## Task requirements
Repeat the data in full and exactly. Leave the pictures out.
┄┄┄┄┄┄┄┄┄┄
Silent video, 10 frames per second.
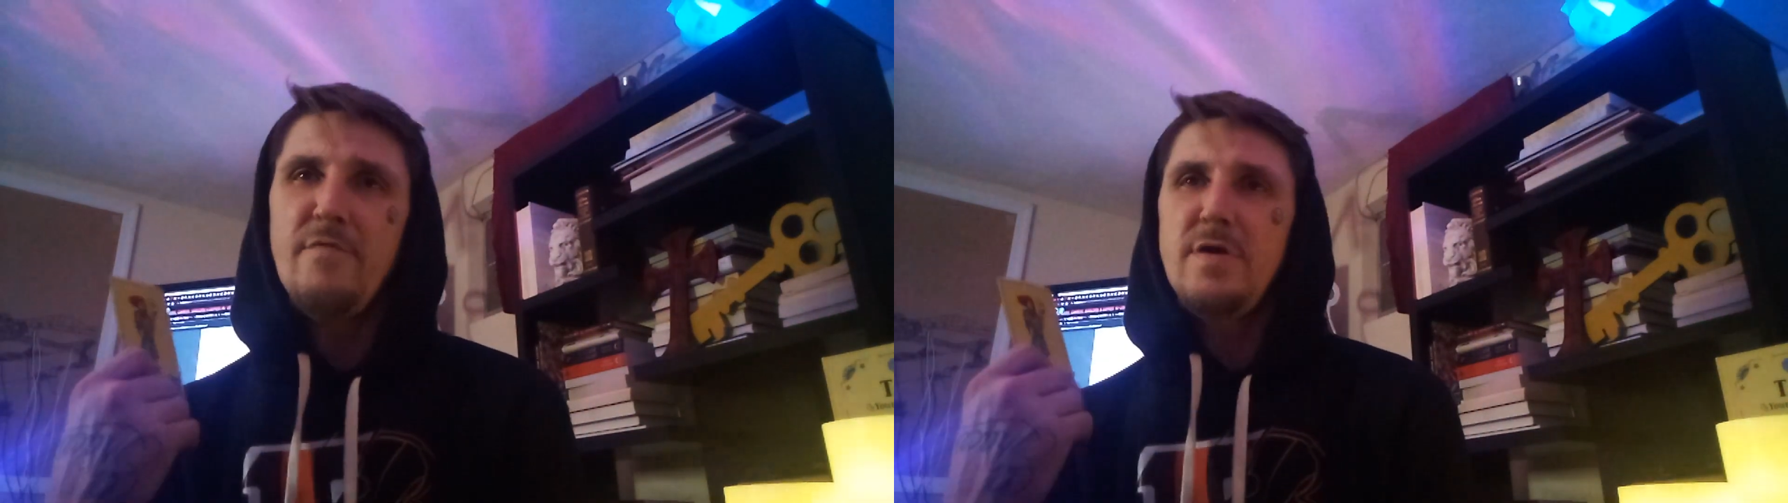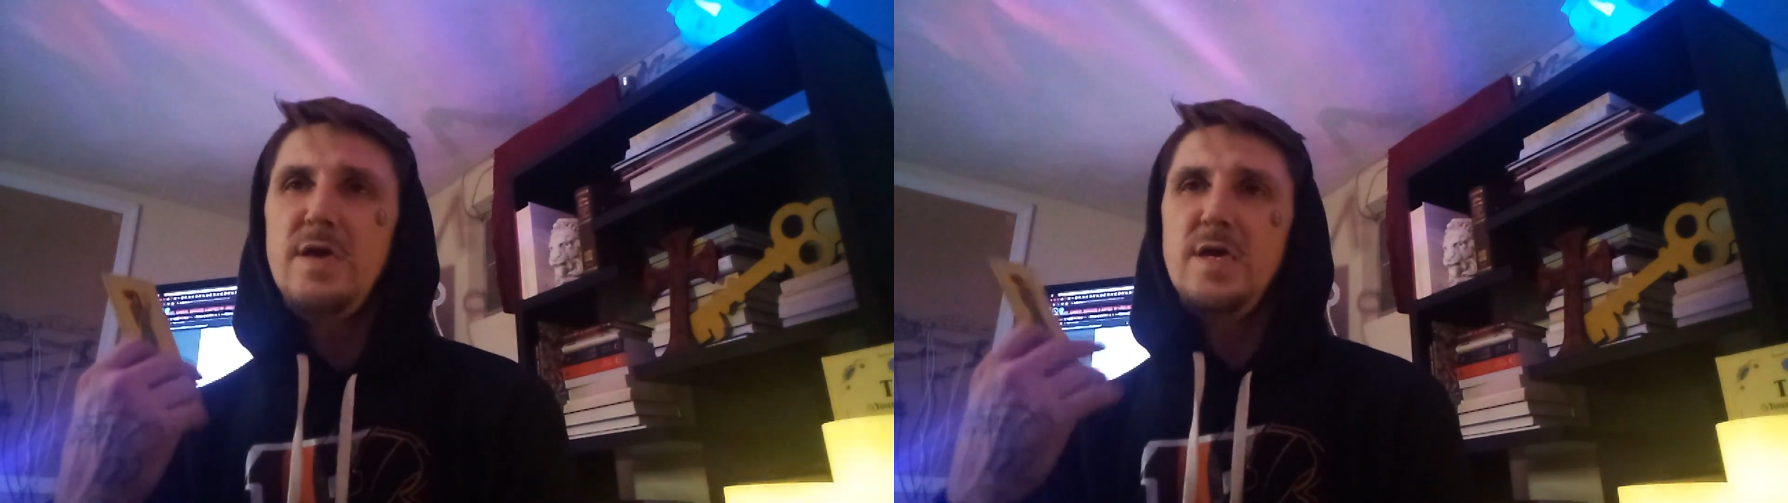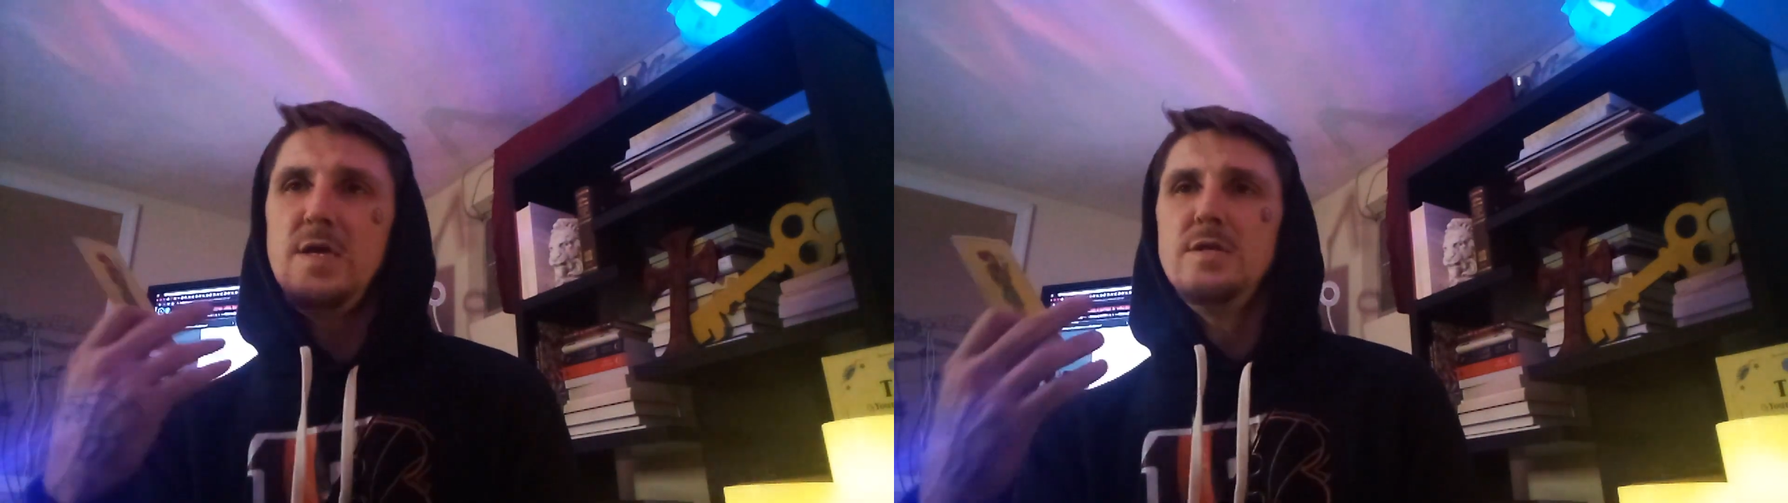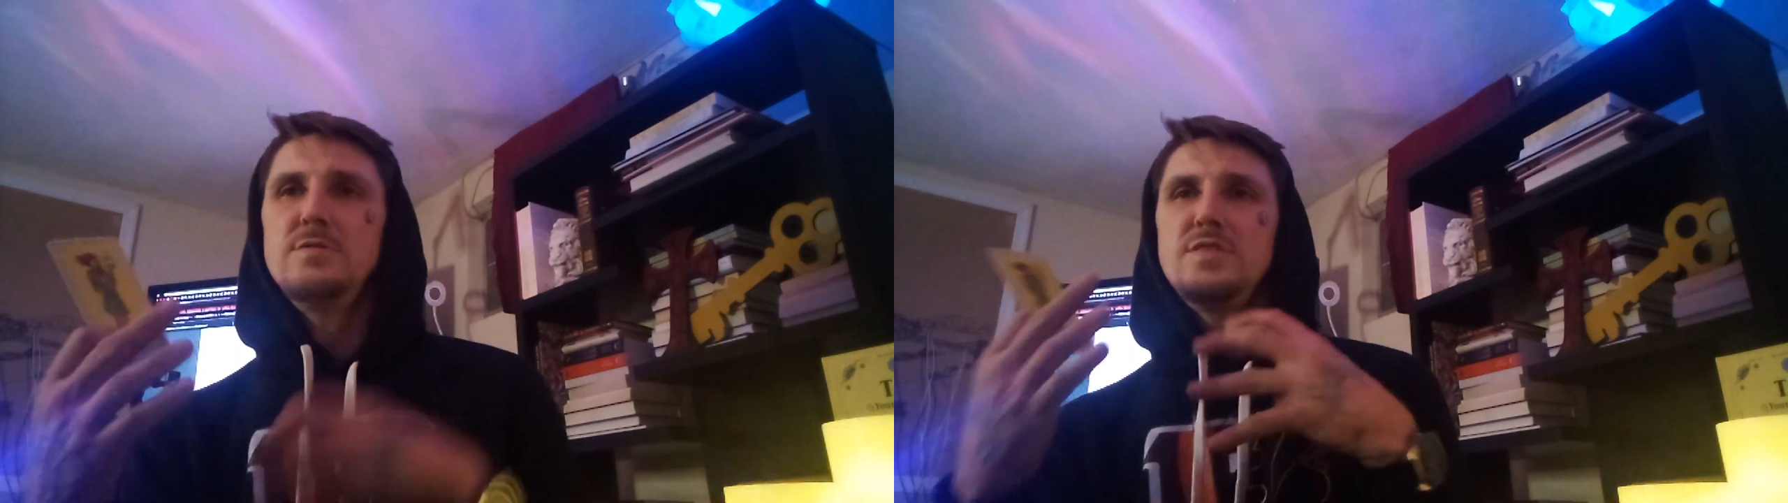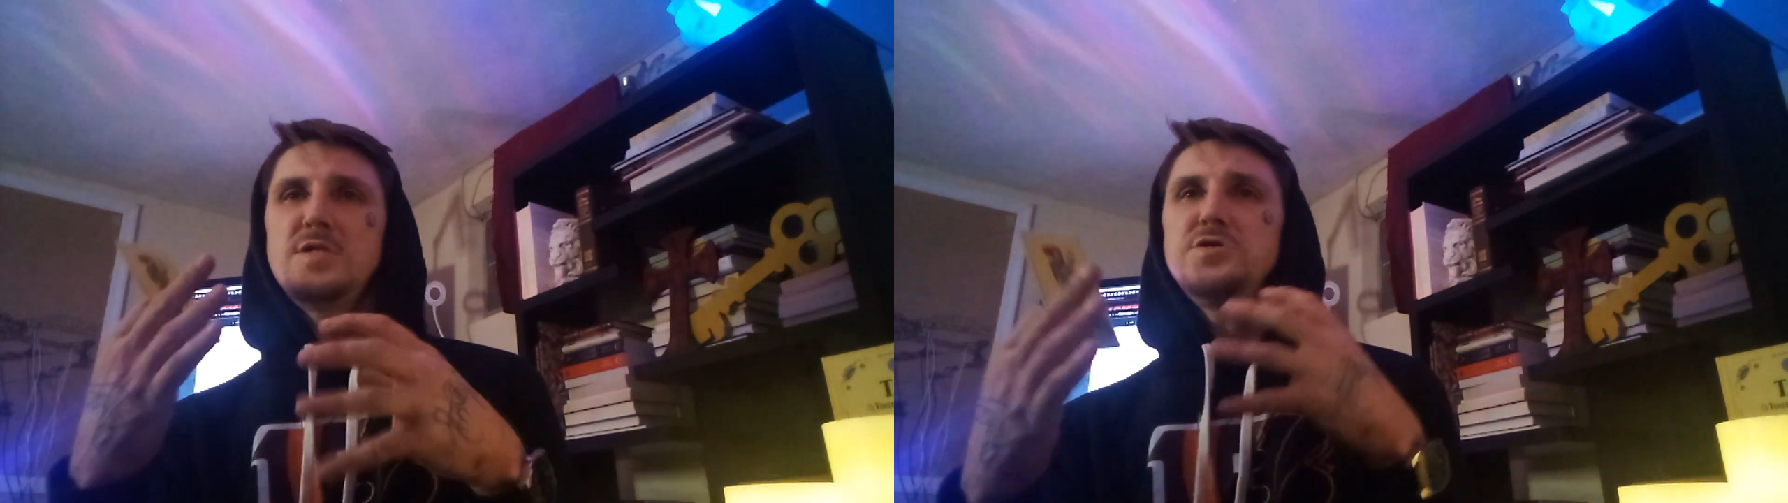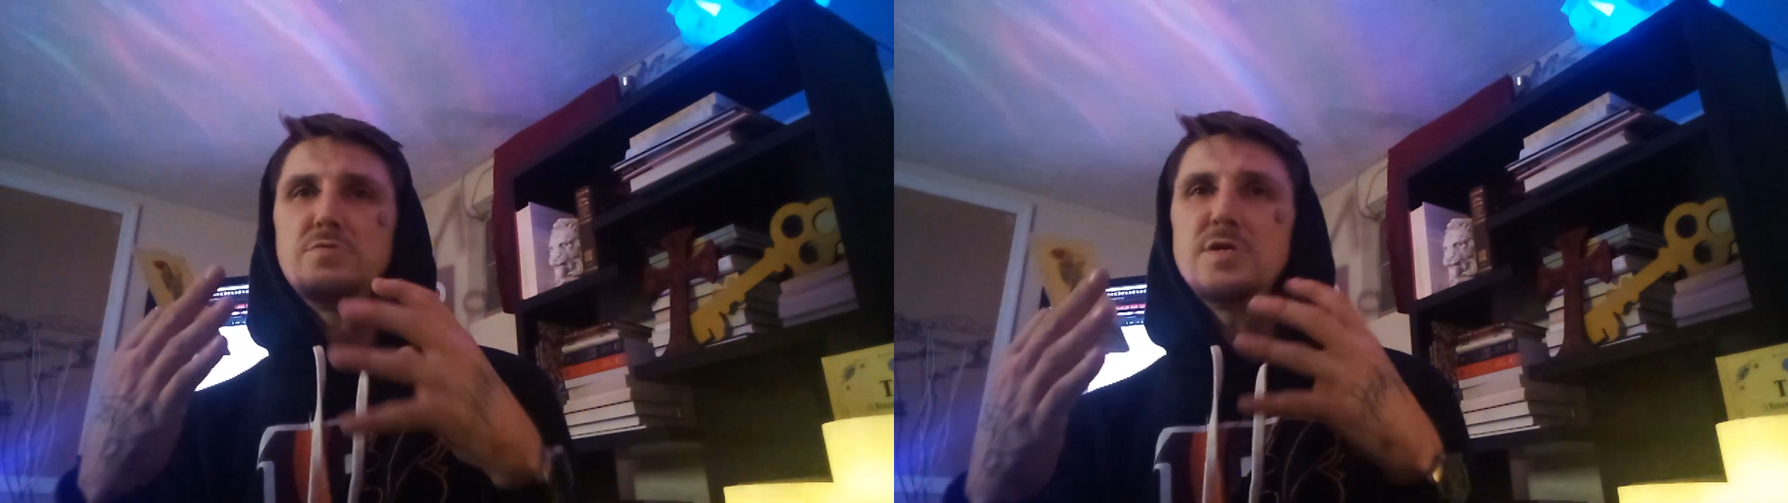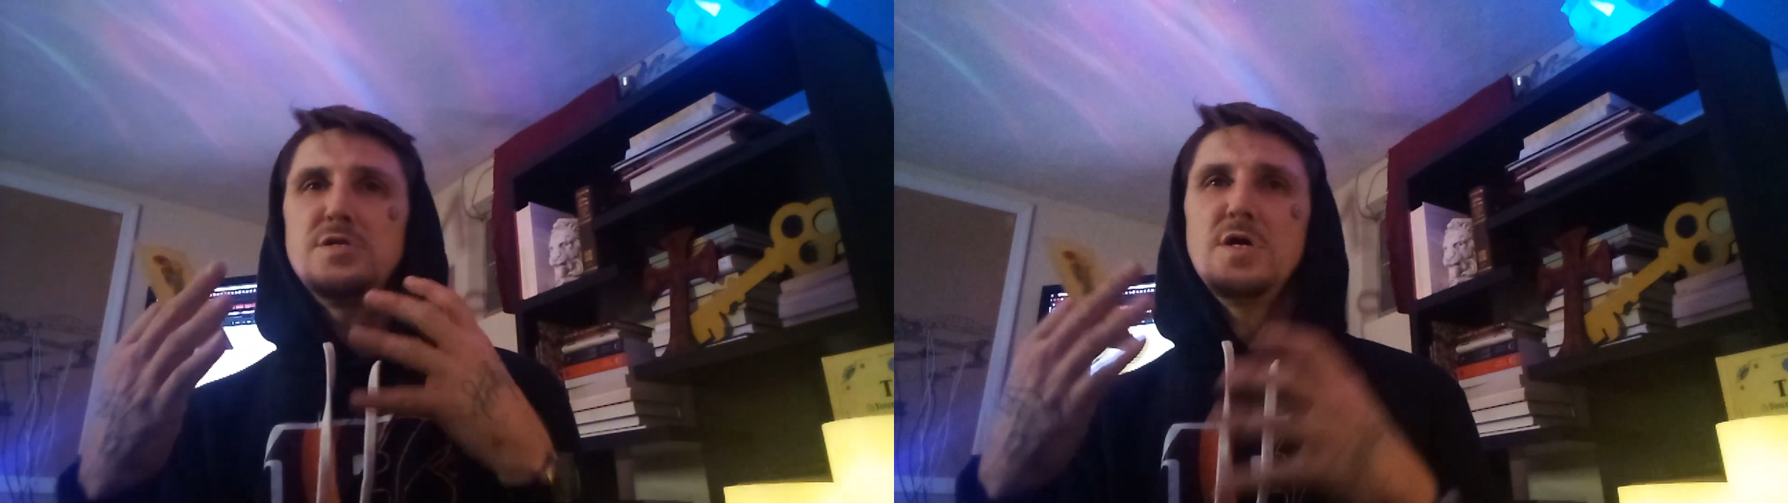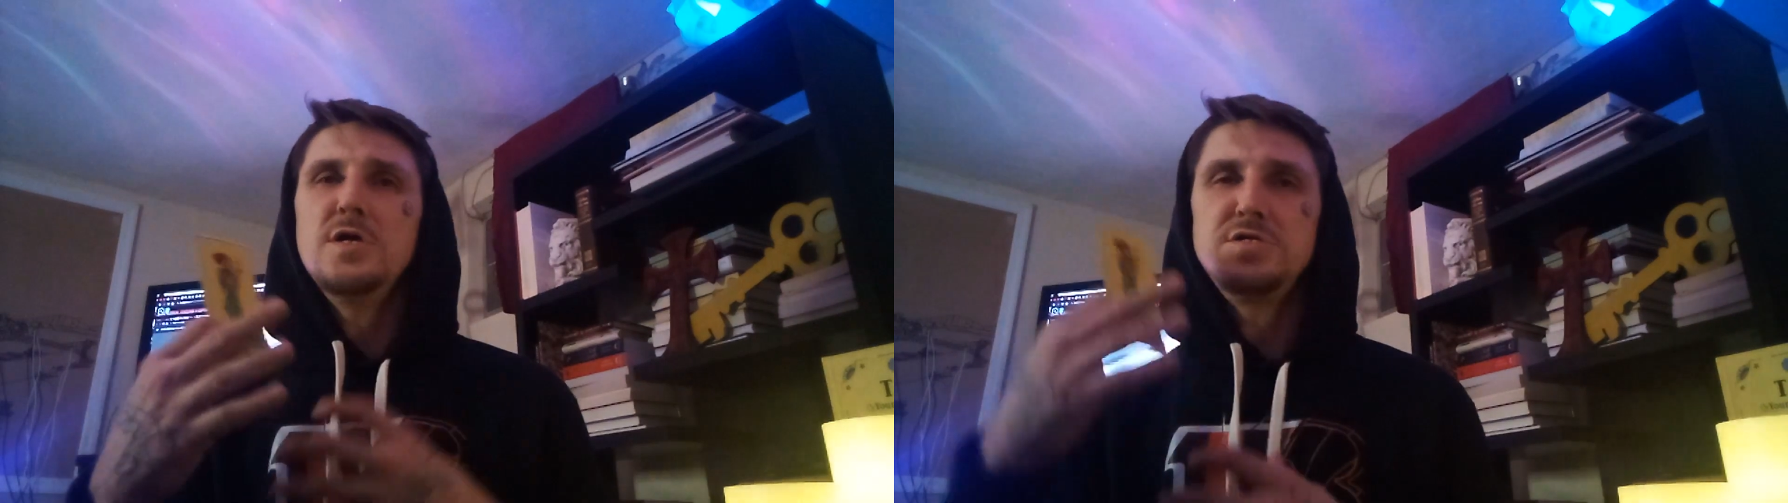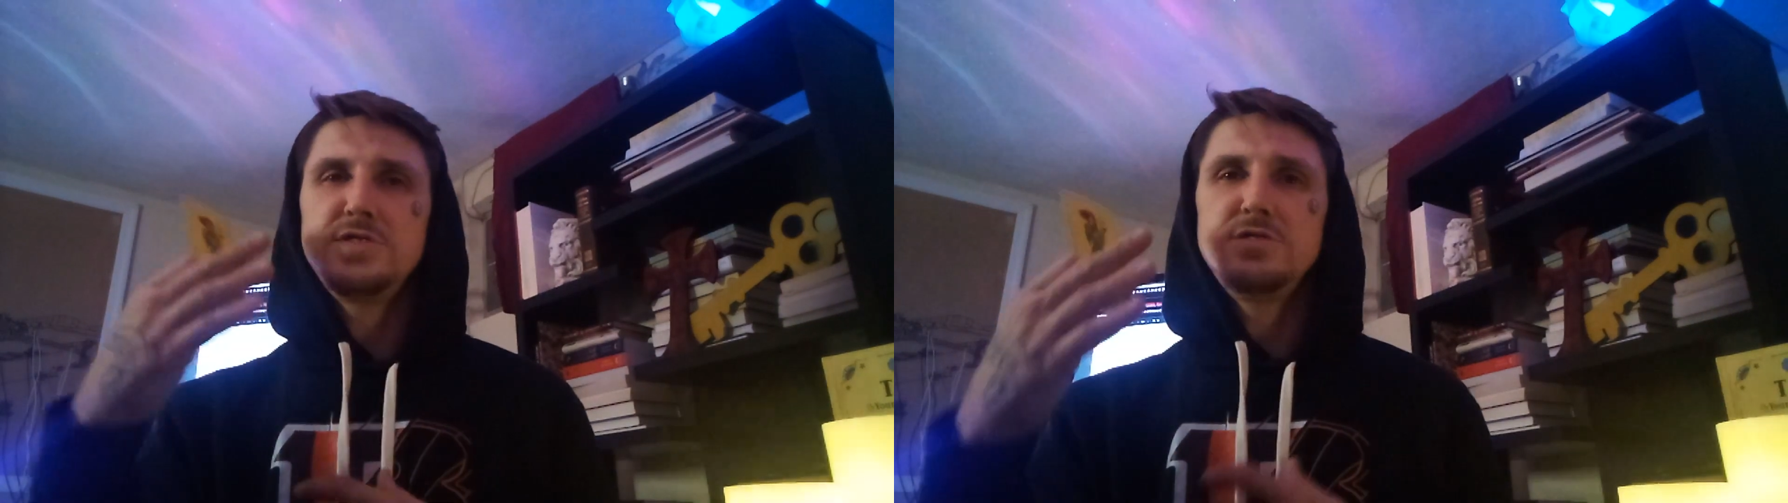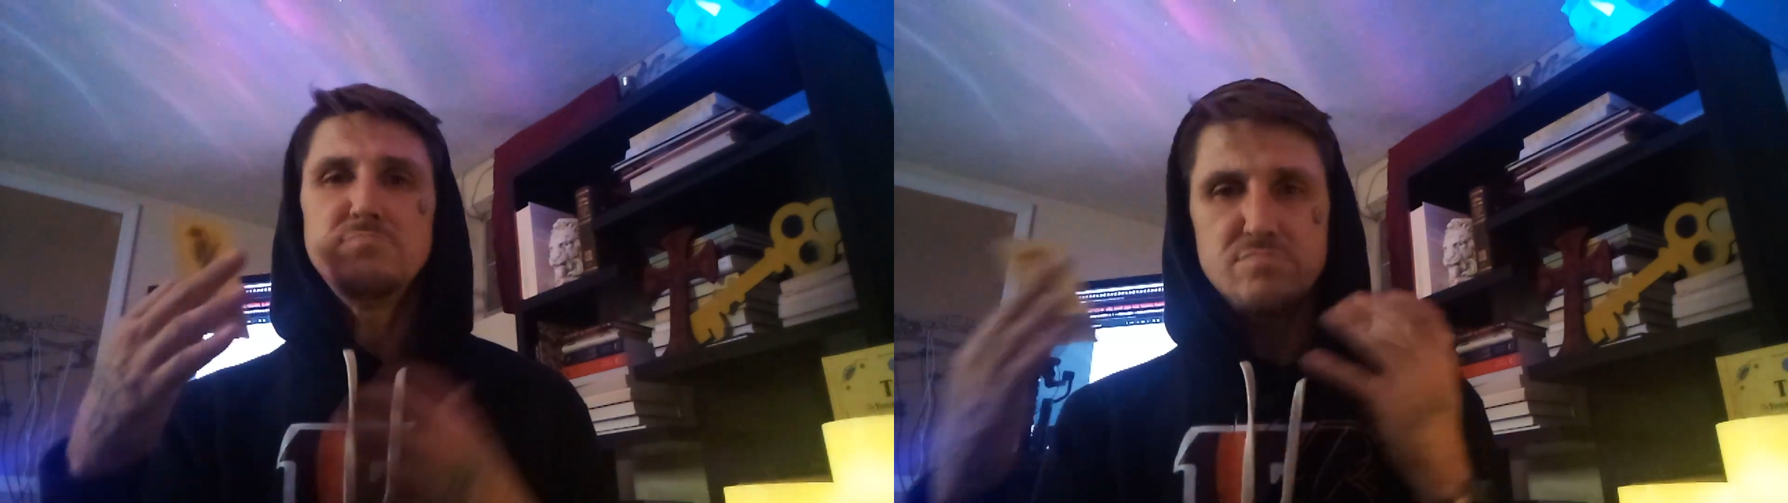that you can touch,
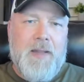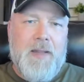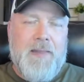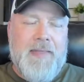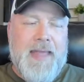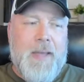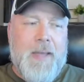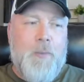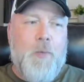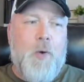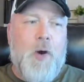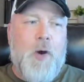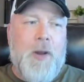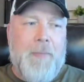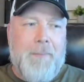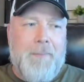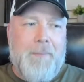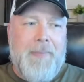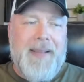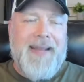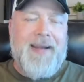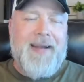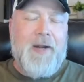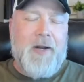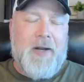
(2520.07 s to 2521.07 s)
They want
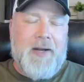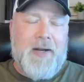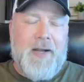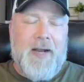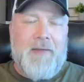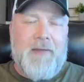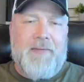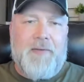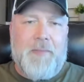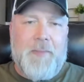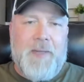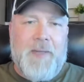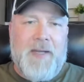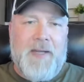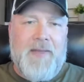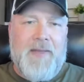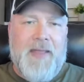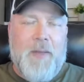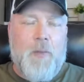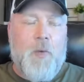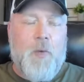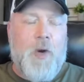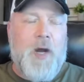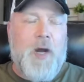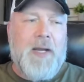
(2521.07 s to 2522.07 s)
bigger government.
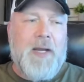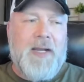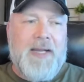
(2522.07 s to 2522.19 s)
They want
┄┄┄┄┄┄┄┄┄┄
## Solution to this problem
Silent video, 10 frames per second.
that you can touch,
(2520.07 s to 2521.07 s)
They want
(2521.07 s to 2522.07 s)
bigger government.
(2522.07 s to 2522.19 s)
They want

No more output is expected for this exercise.